Here is a comparison of these two random variables:
Random Variable | \(X\) | \(\hat{p}\) |
---|---|---|
Expected value | \(\mu=n p\) | \(\mu_{\hat{p}}=p\) |
Variance | \(\sigma^{2}=n p(1-p)\) | \(\sigma_{\hat{p}}^{2}=\dfrac{p(1-p)}{n}\) |
Standard Deviation | \(\sigma=\sqrt{n p(1-p)}\) | \(\sigma_{\hat{p}}=\sqrt{\dfrac{p(1-p)}{n}}\) |
Example: Free throw shooting
Draymond Green, a 70% free‐throw shooter, takes 4 free throws.
\(X\) = The number of successes in 4 free throws.
\(\hat{p}=\dfrac{X}{n}\) = The proportion of successes in 4 free throws.
Determine the probability distribution function, the expected value and the standard deviation for the random variable \(\hat{p}\).
Solution
\(x\) | \(\hat{p}\) | \(P(\hat{p})\) |
---|---|---|
0 | 0.00 | 0.0081 |
1 | 0.25 | 0.0756 |
2 | 0.50 | 0.2646 |
3 | 0.75 | 0.3087 |
4 | 1.00 | 0.2401 |
\(\mu_{\hat{p}}=p=0.7\)
\(\sigma_{\hat{p}}=\sqrt{\dfrac{p(1-p)}{n}}=\sqrt{\dfrac{0.7(1-0.7)}{4}}=0.2291\)
The Central Limit Theorem for Sample Proportions
If \(X\) is a Random Variable from a Binomial Distribution with parameters \(n\) and \(p\), and \(np > 10\) and \(n(1‐p) > 10\)
Then the following is true for the Sample Proportion \(\hat{p}=\dfrac{X}{n}\)
- \(\mu_{\hat{p}}=p\)
- \(\sigma_{\hat{p}}=\sqrt{\dfrac{p(1-p)}{n}}\)
- The Distribution of \(\hat{p}\) is approximately Normal.
Combining all of the above into a single formula: \(Z=\dfrac{\hat{p}-p}{\sqrt{\frac{p(1-p)}{n}}}\) where \(Z\) represents the Standard Normal Distribution.
Example: California Community College Fee Waivers
The graph below shows enrollment at California Community Colleges and the percentage of students who are receiving Board of Governors Fee Waivers (BOGFW) to help financially.70
This graph shows that 45% of all community college students in California receive fee waivers.

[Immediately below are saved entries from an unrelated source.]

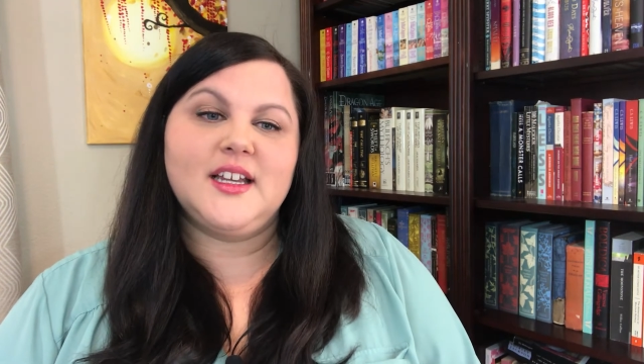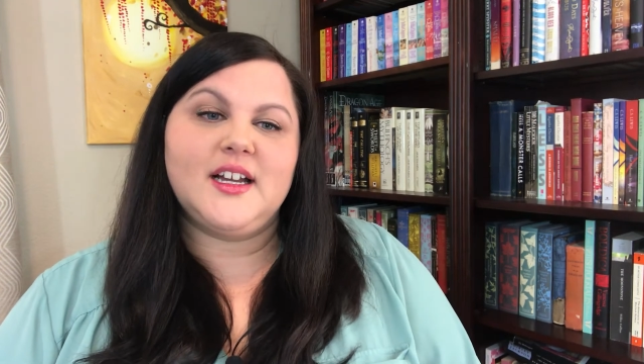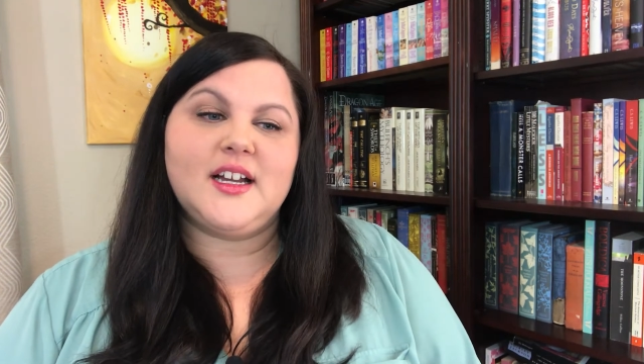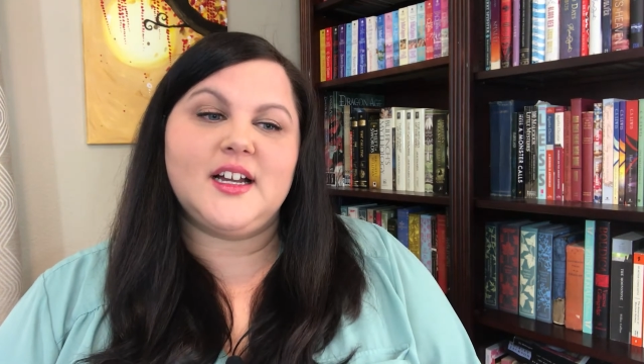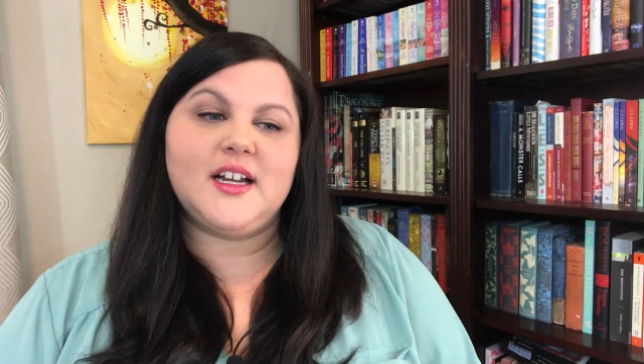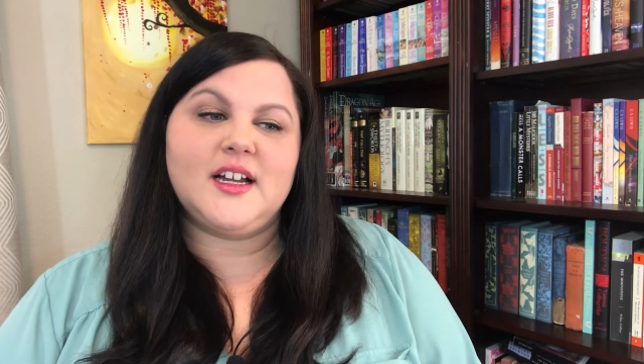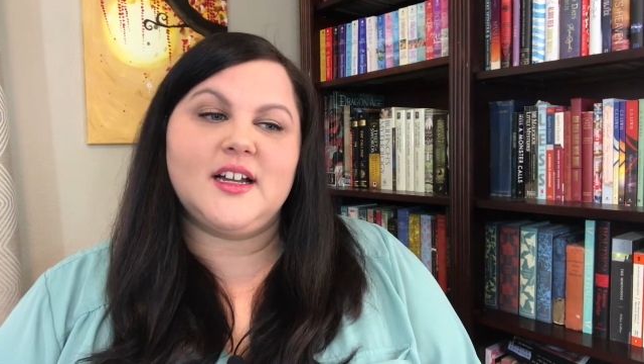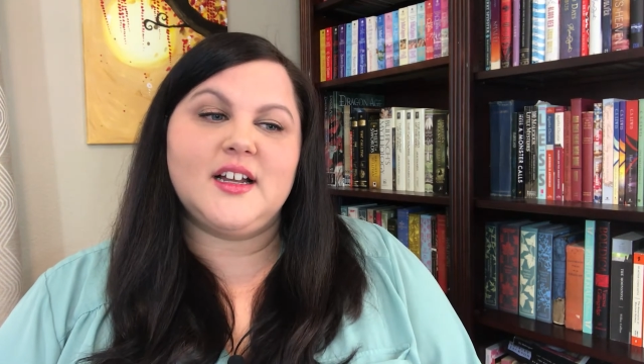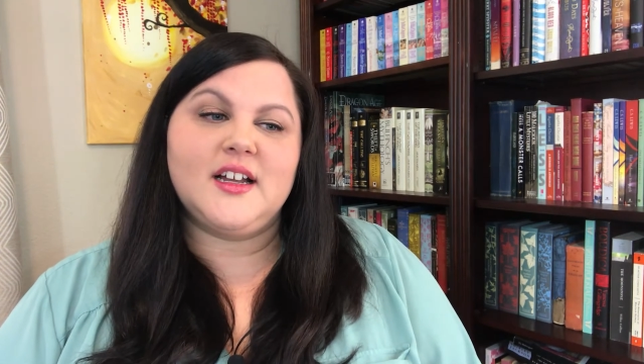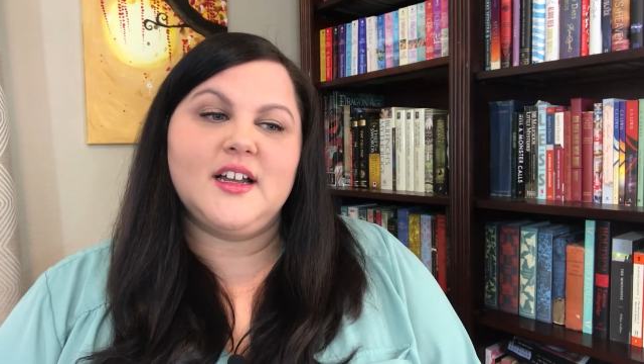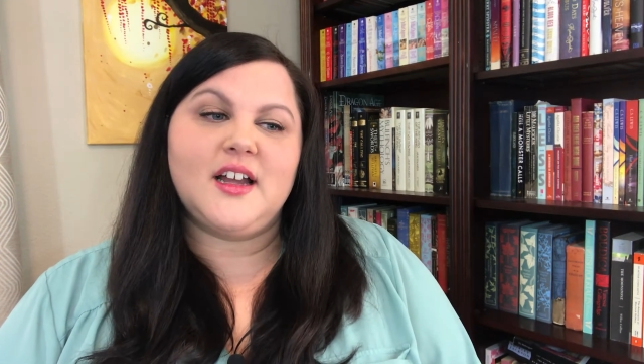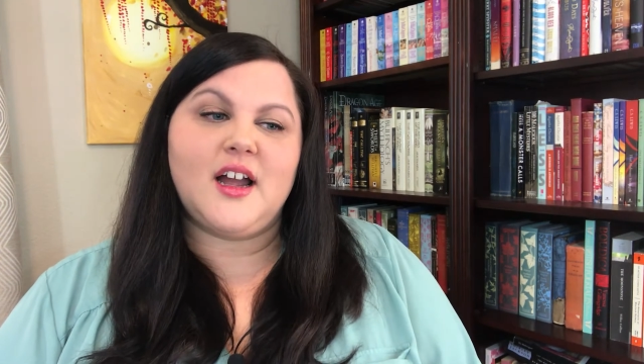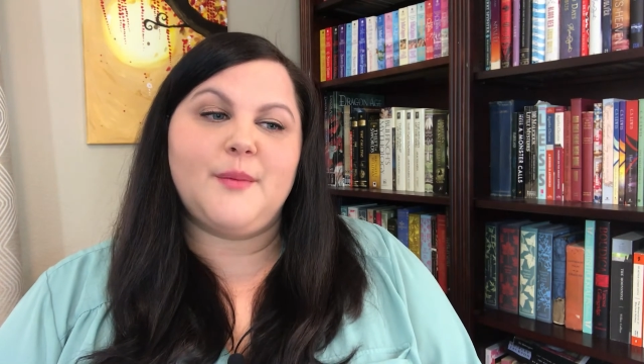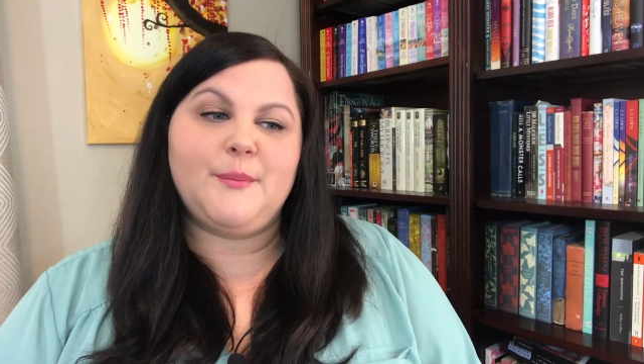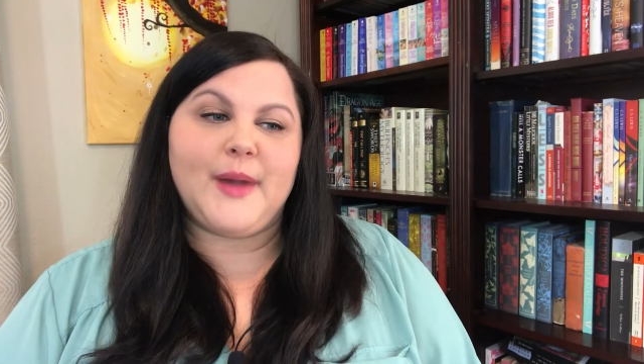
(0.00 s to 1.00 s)

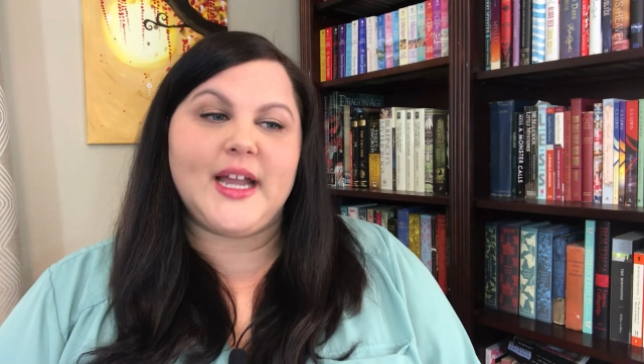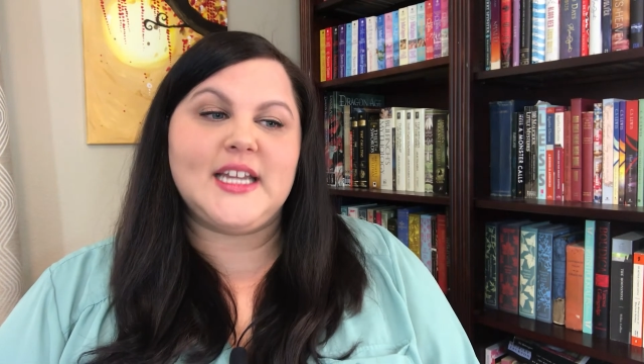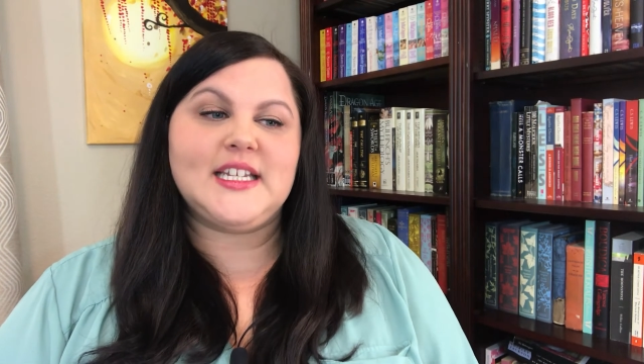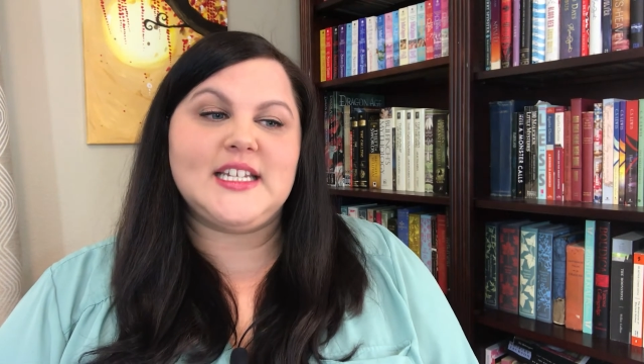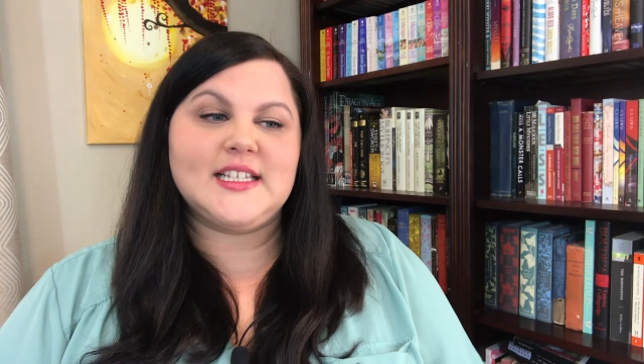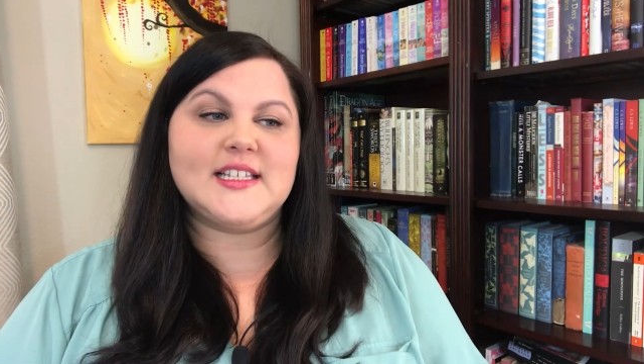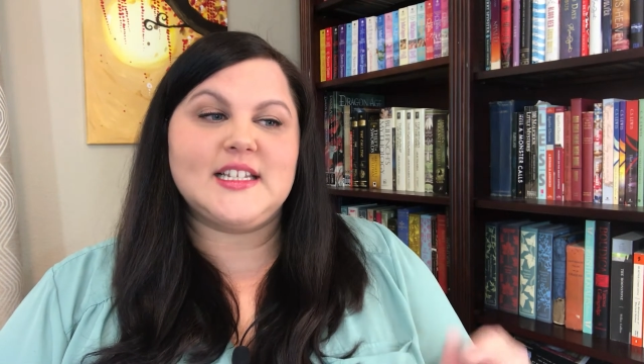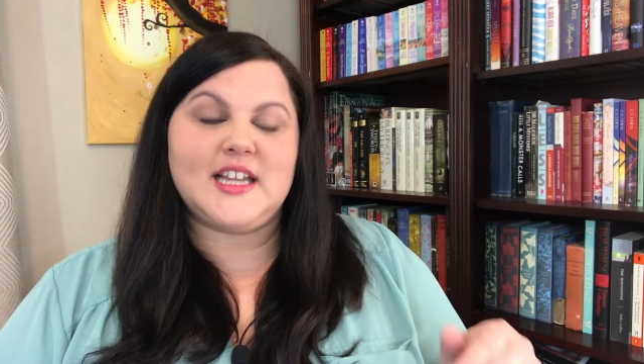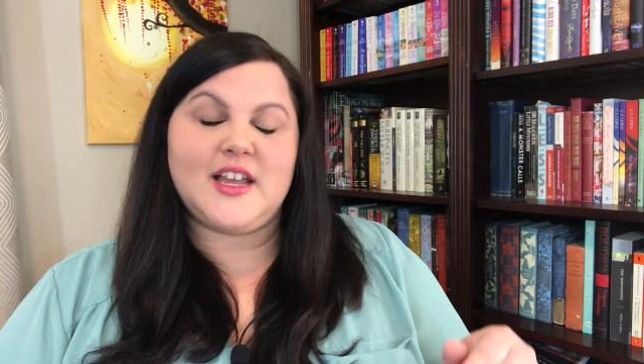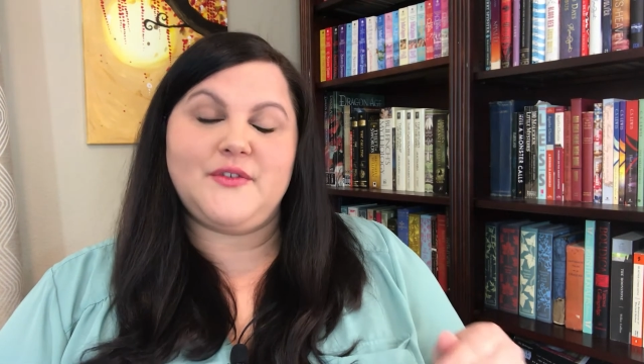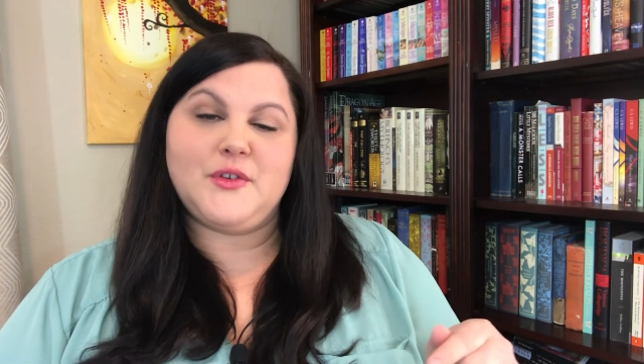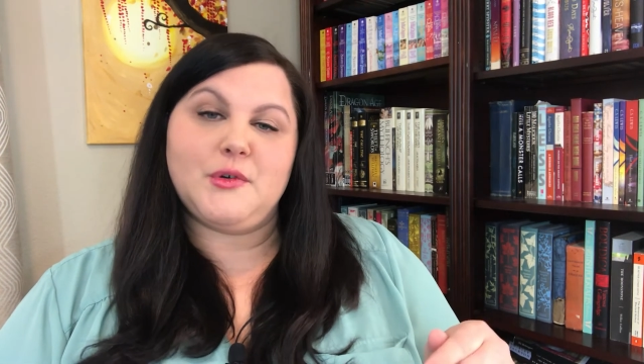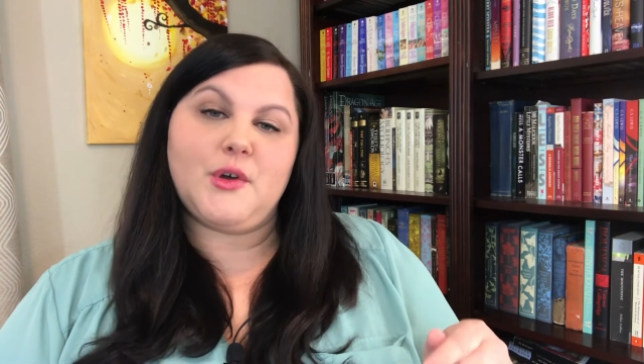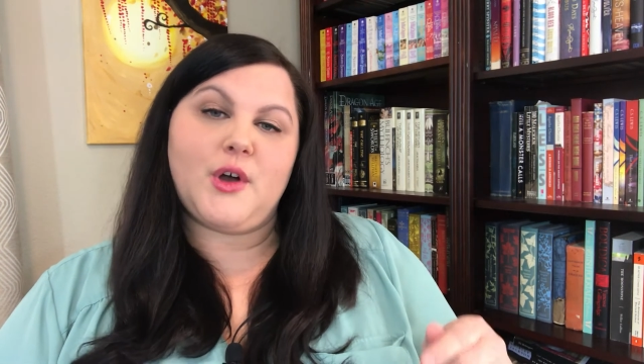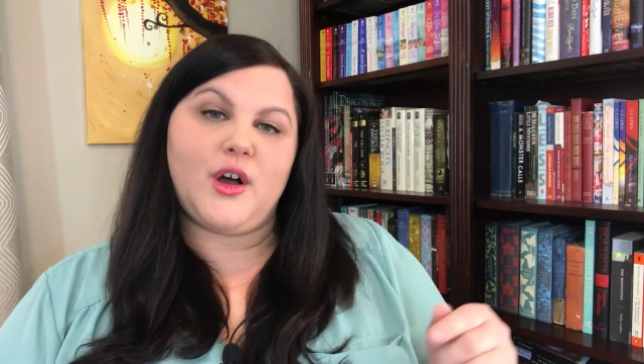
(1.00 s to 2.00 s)
my niece and
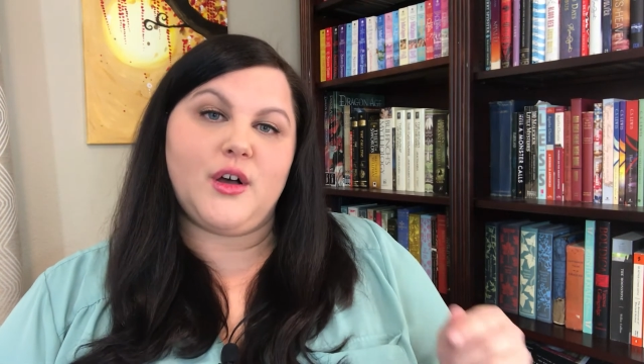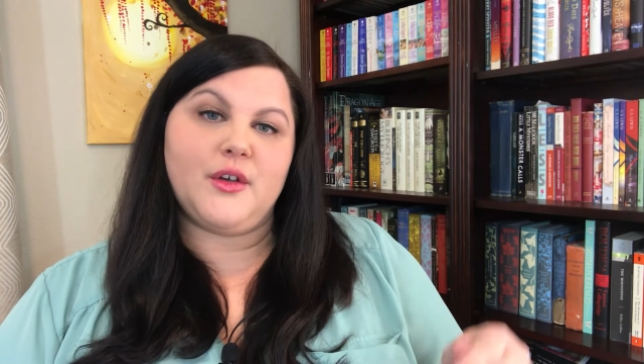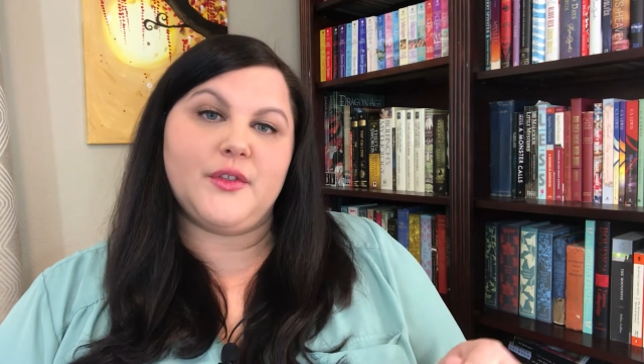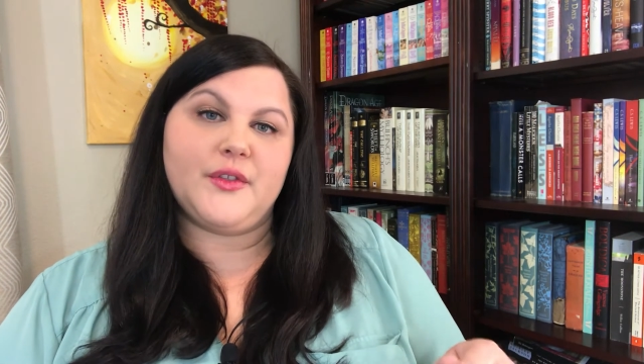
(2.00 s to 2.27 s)
nephew call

Suppose you randomly sample 1000 community college students to determine the proportion of students with fee waivers in the sample.

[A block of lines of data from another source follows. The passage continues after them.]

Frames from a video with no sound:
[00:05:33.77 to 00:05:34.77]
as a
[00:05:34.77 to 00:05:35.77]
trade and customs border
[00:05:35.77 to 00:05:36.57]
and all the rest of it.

\(p\) = 0.45 (the proportion of all community college students with fee waivers)
\(n\) = 1000 ( the sample size)
\(np = (1000)(0.45) = 450 n(1‐p) = (1000)(1‐0.45) = 550\).
Since both these values are over 10, the conditions for normality are met.
\(\hat{p}\) = the proportion of sampled community college students with fee waivers, a random variable
\(\mu_{\hat{p}}=0.45\)
\(\sigma_{\hat{p}}=\sqrt{\dfrac{0.45(1-.045)}{1000}}=0.0157\)
483 of the sampled students are receiving fee waivers.
Determine \(\hat{p}\). Is the result unusual?
Solution
\(\hat{p}=\frac{483}{1000}=0.483\)
\(Z=\frac{0.483-0.45}{0.0157}=2.10\)
\(P(Z>2.10)=0.0179\)
The sample proportion of 0.483 is unusually high, since the \(Z\) value is more than 2. The probability of getting a sample proportion of 0.483 or larger is only 0.0179.